Además de ver y oír el horror de cerca, Rodríguez Soto estuvo cerca de sufrirlo. En 2002 fue a una reunión con un coronel rebelde. Apareció el Ejército ugandés entrando a matar. Se ocultó bajo una cabaña que empezó a arder. Sobrevivió, con quemaduras en un brazo y heridas de metralla. "Pensé que iba a morir. Sentí una oscuridad absoluta y tuve una intuición, una duda: '¿Habrá algo después de esto?".
En su relato vienen momentos de humor entre truculencias, como un trozo de una conversación que mantuvo por radiotransmisor con Joseph Kony: "Yo estaba en una cita con miembros del LRA. Me pusieron a Kony por radio, y me dijo que no sabía quién era aquella gente. '¿Cómo que quién es esta gente?', le respondí. 'Espere, voy a consultarlo con el espíritu', me soltó. Mis compañeros y yo, rodeados de 20 tipos armados, pensamos: 'Hostia, pues a ver qué le dice el Espíritu Santo".

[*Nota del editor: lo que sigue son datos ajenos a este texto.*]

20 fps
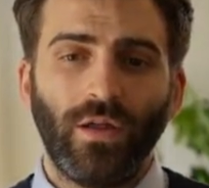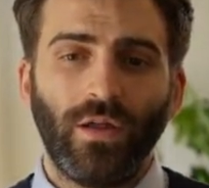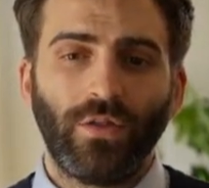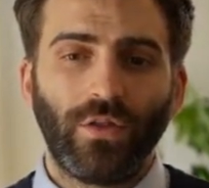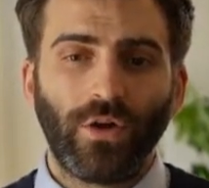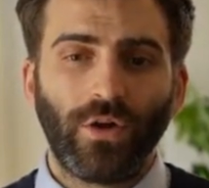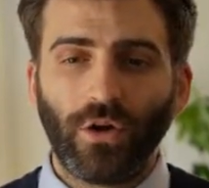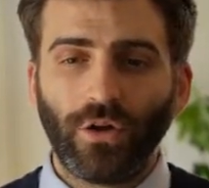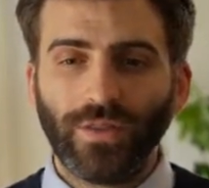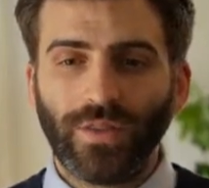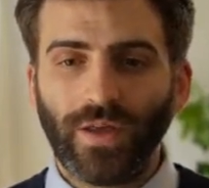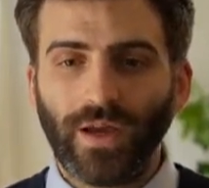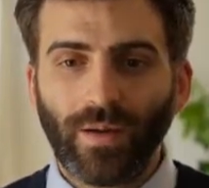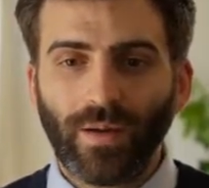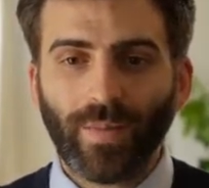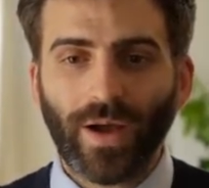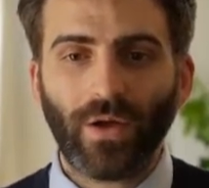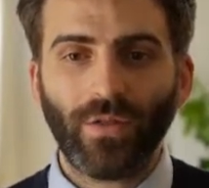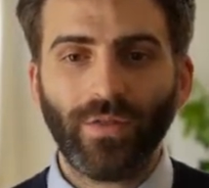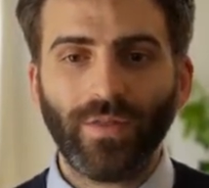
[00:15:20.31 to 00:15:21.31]
The good thing
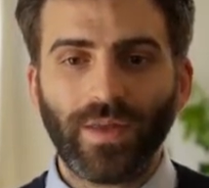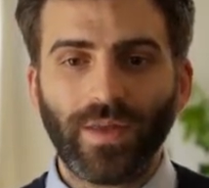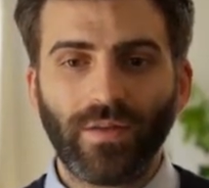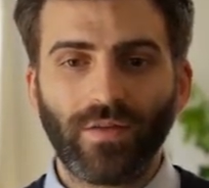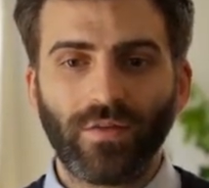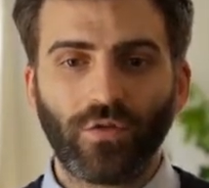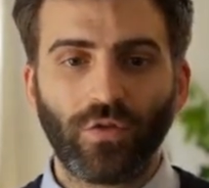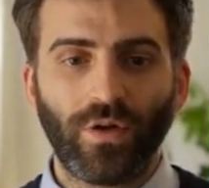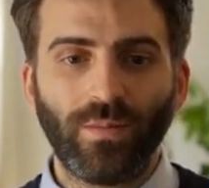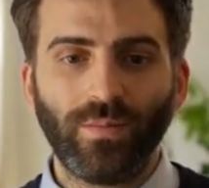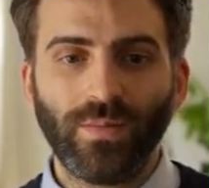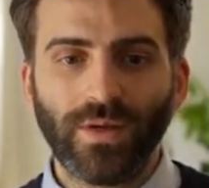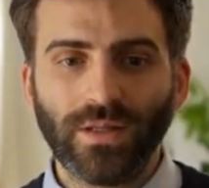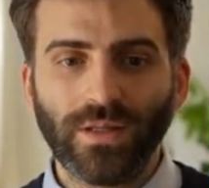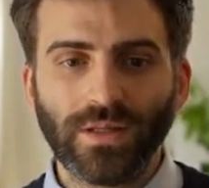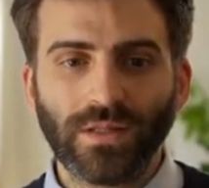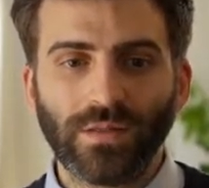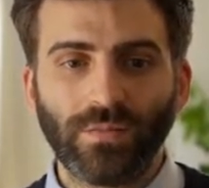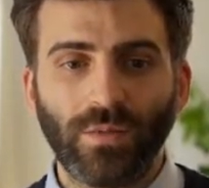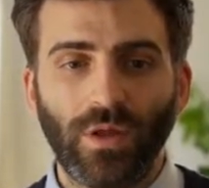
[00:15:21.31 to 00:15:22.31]
about these
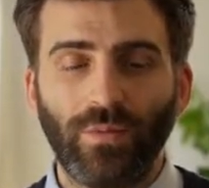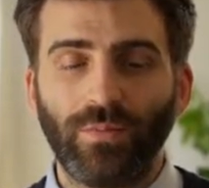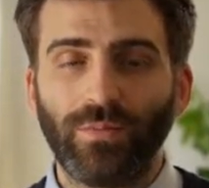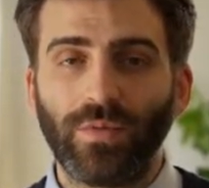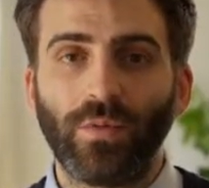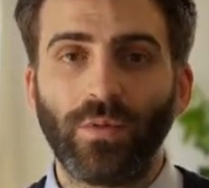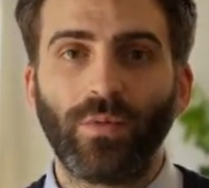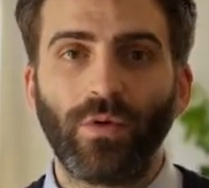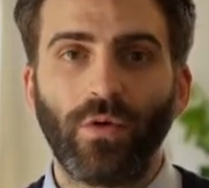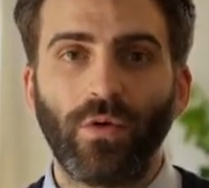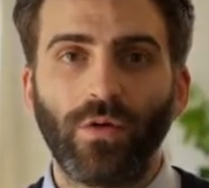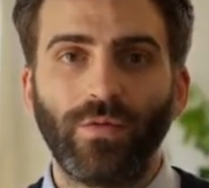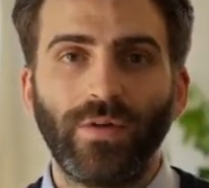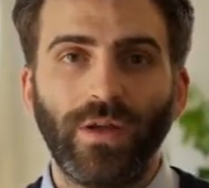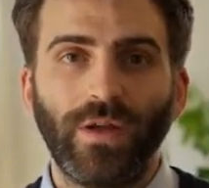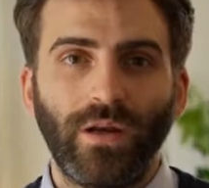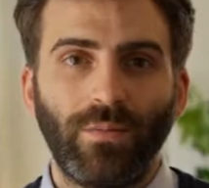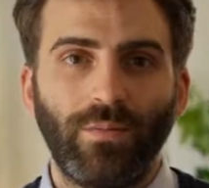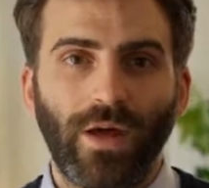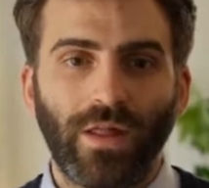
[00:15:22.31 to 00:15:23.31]
treatments, the
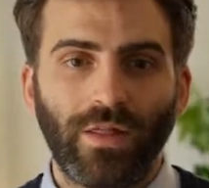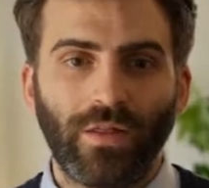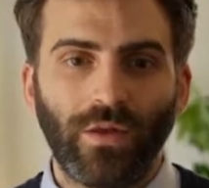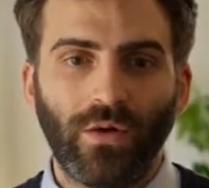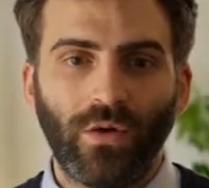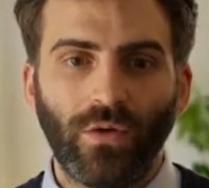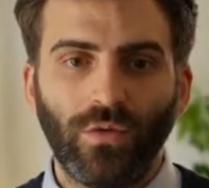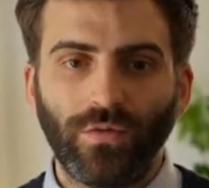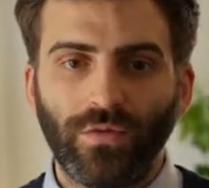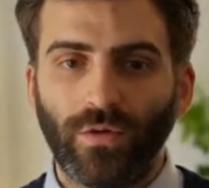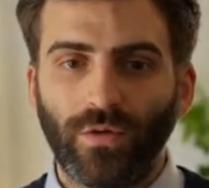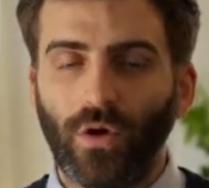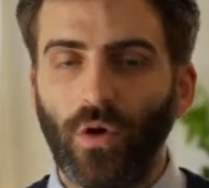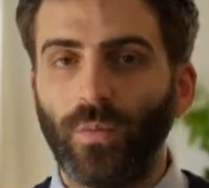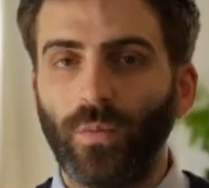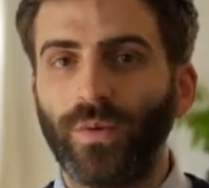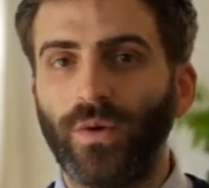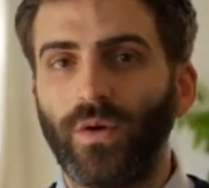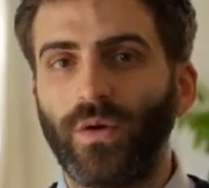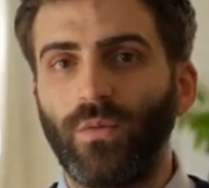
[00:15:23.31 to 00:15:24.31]
buprenorphine and methadone for
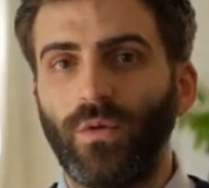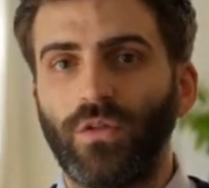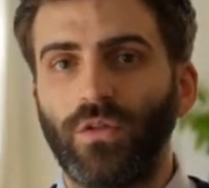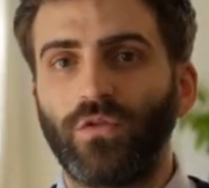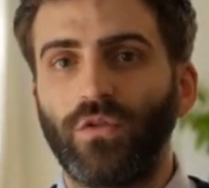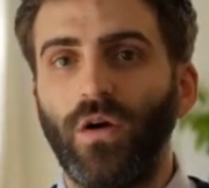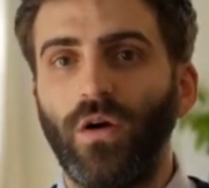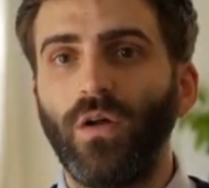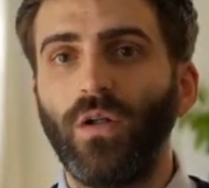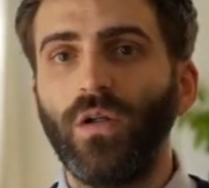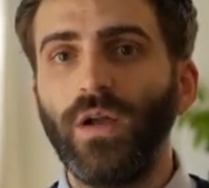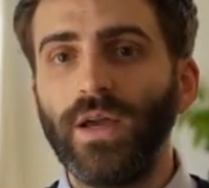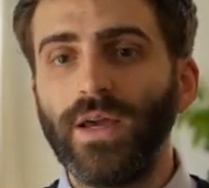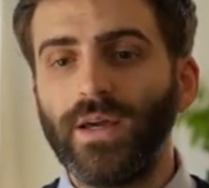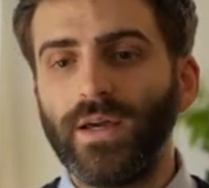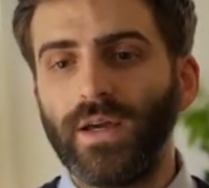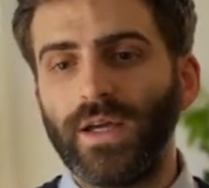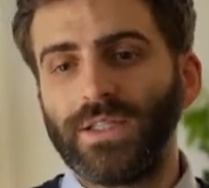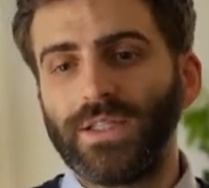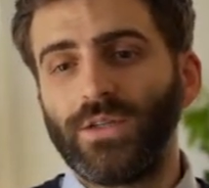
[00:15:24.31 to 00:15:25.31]
opioid withdrawal,
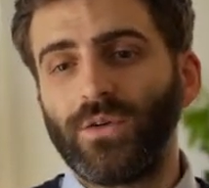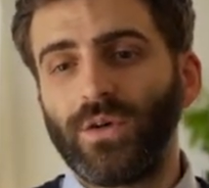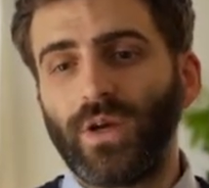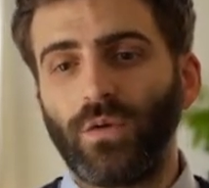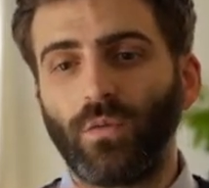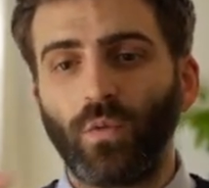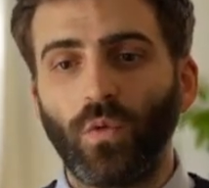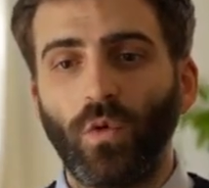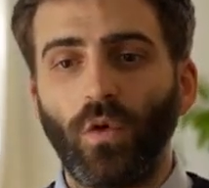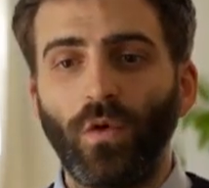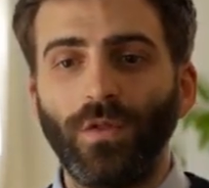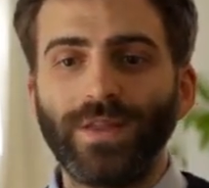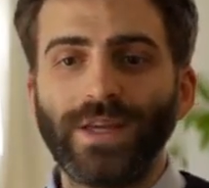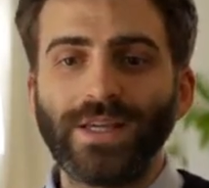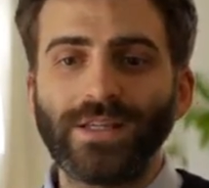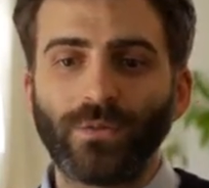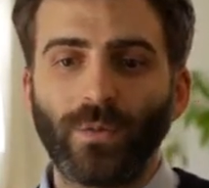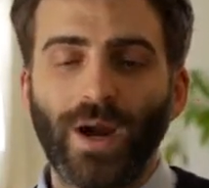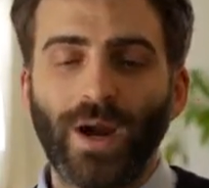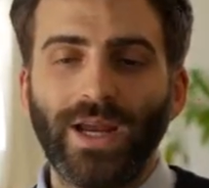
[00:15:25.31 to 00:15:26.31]
is you can roll
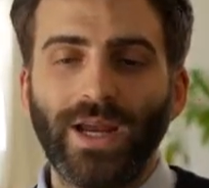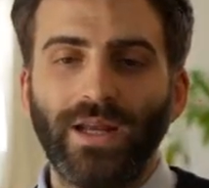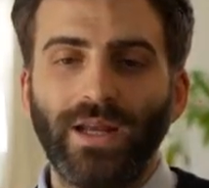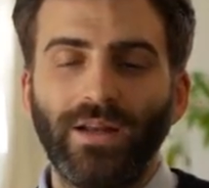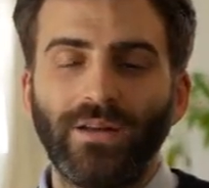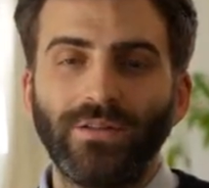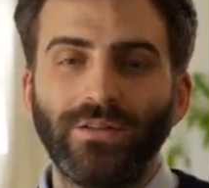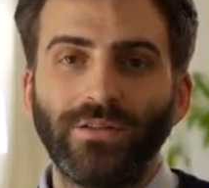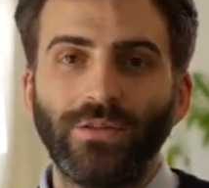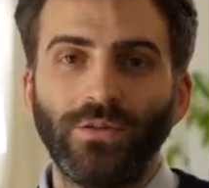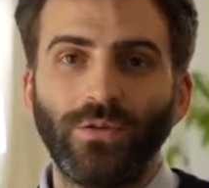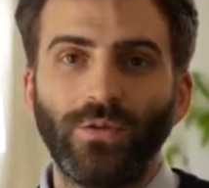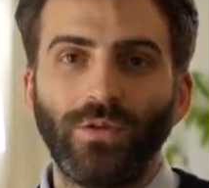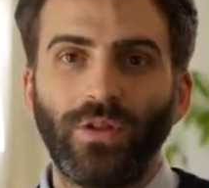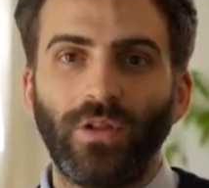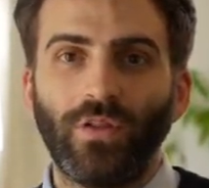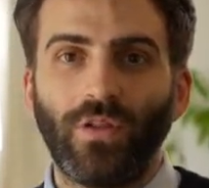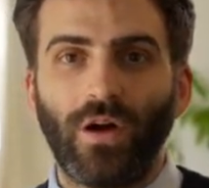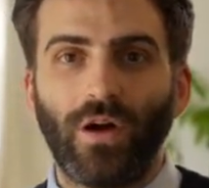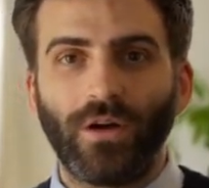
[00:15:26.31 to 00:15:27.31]
these right into the
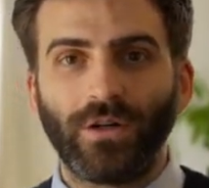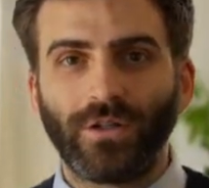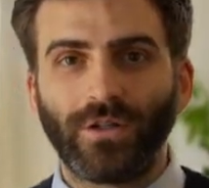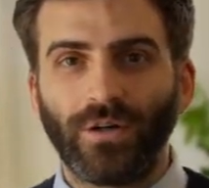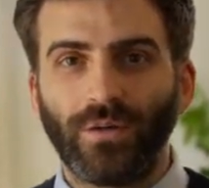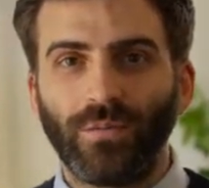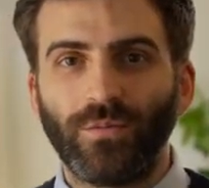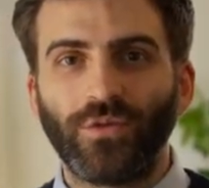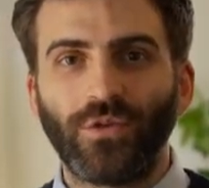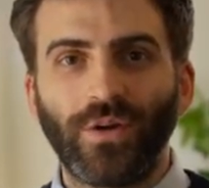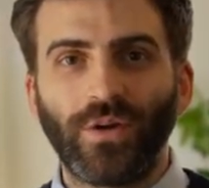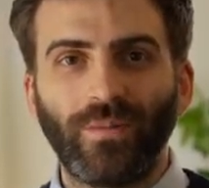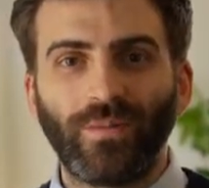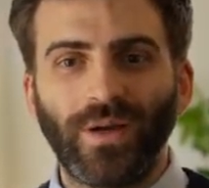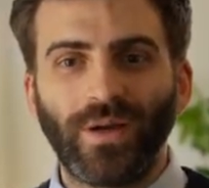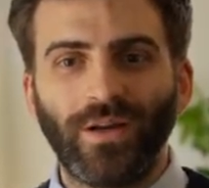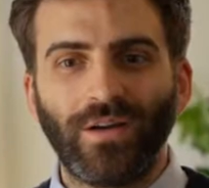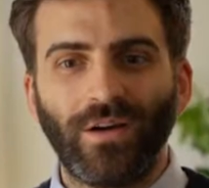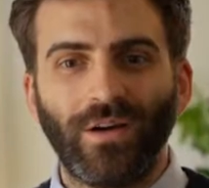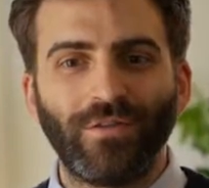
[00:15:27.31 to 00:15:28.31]
long-term
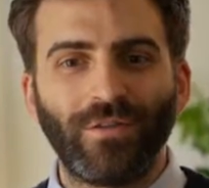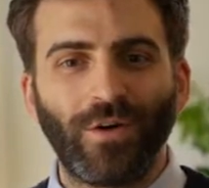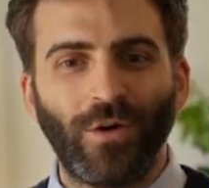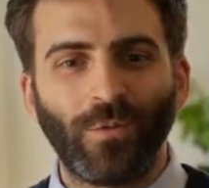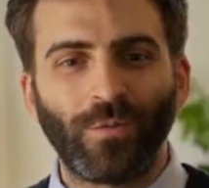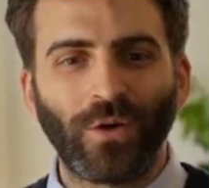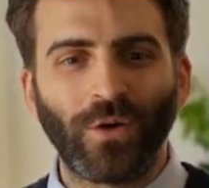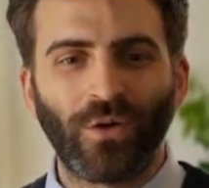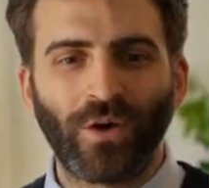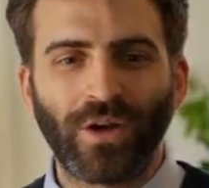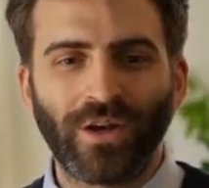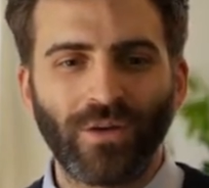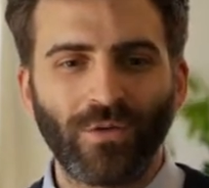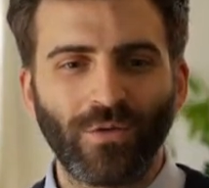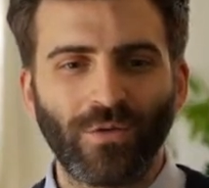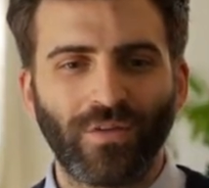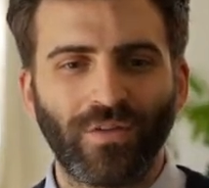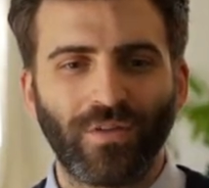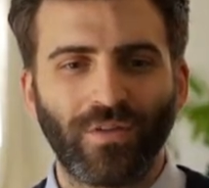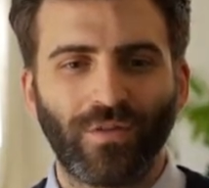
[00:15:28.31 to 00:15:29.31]
treatment of opioid
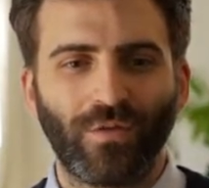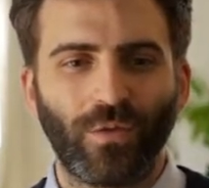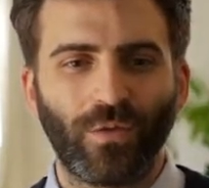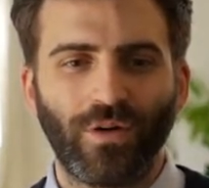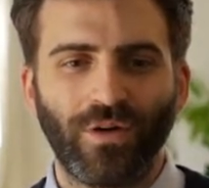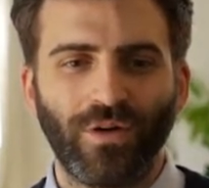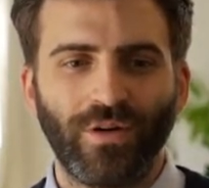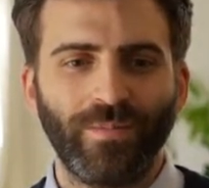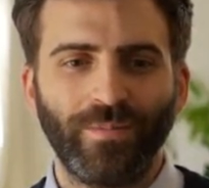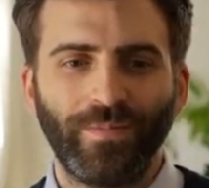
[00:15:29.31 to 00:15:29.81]
use disorder.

Rodríguez Soto carga con el estrés de sus dos décadas en la guerra, aunque ya ha pasado dos años aquí y va relajándose en comparación con el pasado, cuando volvía a pasar temporadas a España y su cabeza le hacía pasar malos ratos. "Más de una vez, en Madrid, me he despertado agitado de madrugada, después de soñar que me perseguía un hombre fusil en ristre por la Gran Vía", cuenta en su libro Hierba alta (editorial Mundo Negro, 2008).
Ya solo le queda la huella de la puesta de sol en Uganda. "Era la hora en que atacaba la guerrilla; la preocupación se traducía en un dolor de hombros. Aquí aún lo noto. Cuando anochece siento como aparece aquella tensión en el cuello", concluye.